# Pixability Data Science Technical Assessment

The goal of this exerise is to create a *basic* machine learning model that uses the criteo dataset to predict the optimal *bid price* for the next period based on the features.

The criteo dataset is located in the `data.tsv` file. 

Instructions for the assignment, including a data dictionary for the Criteo dataset, can be found in the accompanying `Pixability_Data_Science_Assesment.pdf` file.

# Findings and Conclusions

An Ordinary Least Squares Linear Regression Model is a good optimal bid predictor for this data set, but not the best predictor. The model does not satisfy the Gauss-Markov Conditions for efficiency in a linear estimator. dodel adjusted $ R^2 $ was only 0.104 but $ RMSE $ was very good, only off on average by a fifth of a cent. The model errors will be very sensitive to inputs outside of a normal standard deviation.

    Train rmse: 0.0020056291132341726    
    Test rmse: 0.0020011741446683117   
    

# Methodology

The experiment was conducted as follows:

1. Load the dataset into memory
2. Explore the dataset
3. Clean and tidy the dataset
4. Select features to train the model.
5. Train the model and test for gauss markov conditions.  
6. Calculate model metrics ($ R^2, RMSE $)  

# Recommended Follow Up

1. Explore other non-linear models as they may provide better results. Models such as Random Forests, Decision-Trees, KNearestNeighbors, or a Deep Learning model will likely perform well.
2. Perform additional grid-searching or dimensionality reduction around feature selection.
3. Explore transforming the target variable to potentially address homosckedasticity issues. 
4. Build a model to forecast the seasonal/trend component of the cost to be used in an ensemble in making predictions.

## 1. Loading the DataSet

Because this is large data, we will only pull a sample of 1000 rows to explore some of the data values and make decisions as to how to clean/tidy the data.

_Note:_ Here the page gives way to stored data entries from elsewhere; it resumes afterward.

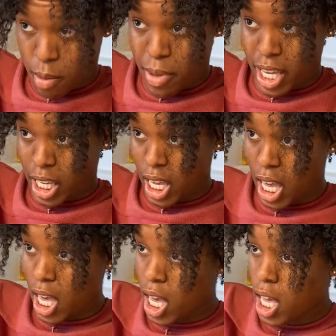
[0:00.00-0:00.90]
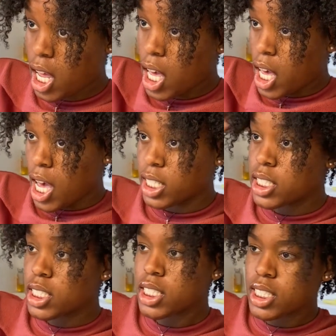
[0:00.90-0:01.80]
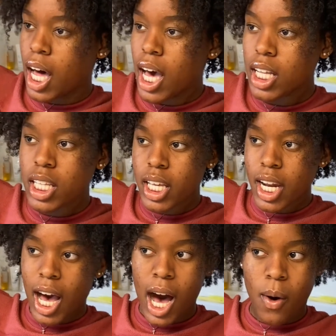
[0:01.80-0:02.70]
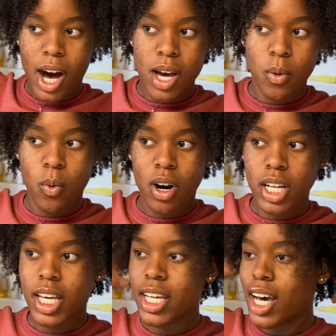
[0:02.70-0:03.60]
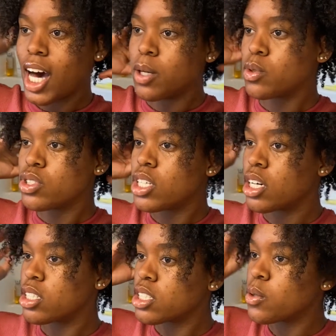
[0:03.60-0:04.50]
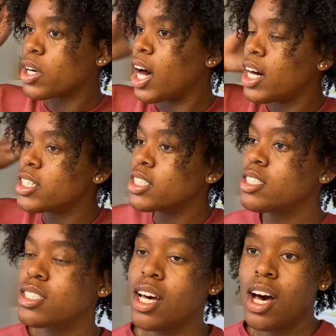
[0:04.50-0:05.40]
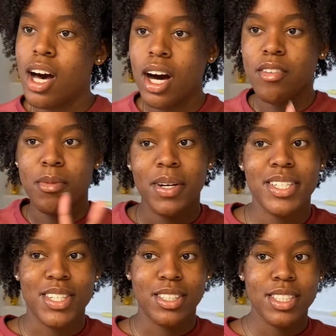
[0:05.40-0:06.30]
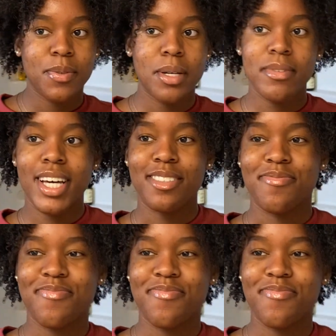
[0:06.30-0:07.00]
pick it and style how I want, and I will tell you guys of my results when I'm done.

First we install some packages.


In [None]:
!pip install prince
!pip install sklearn
!pip install seaborn
!pip install matplotlib
!pip install statsmodels

In [None]:
import pandas as pd

data_sample = pd.read_csv('data.tsv', sep='\t', nrows=1000)
data_sample.info()

## 2. Explore the Data

We can explore the sample data to get a look at some of the values, and some of the ranges of values.

In [None]:
pd.set_option('display.max_columns', None)
data_sample.head()

Lets look at some of the possible value ranges:

In [None]:
data_sample.describe()

## 3. Clean and Tidy the DataSet

Since the data is timeseries and sorted by timestamp, we cannot run any exploratory plots on the data just yet. Instead, let's import the data into chunks and process it so that we can eliminate columns that are not necessary and try to fit the full data in memory.  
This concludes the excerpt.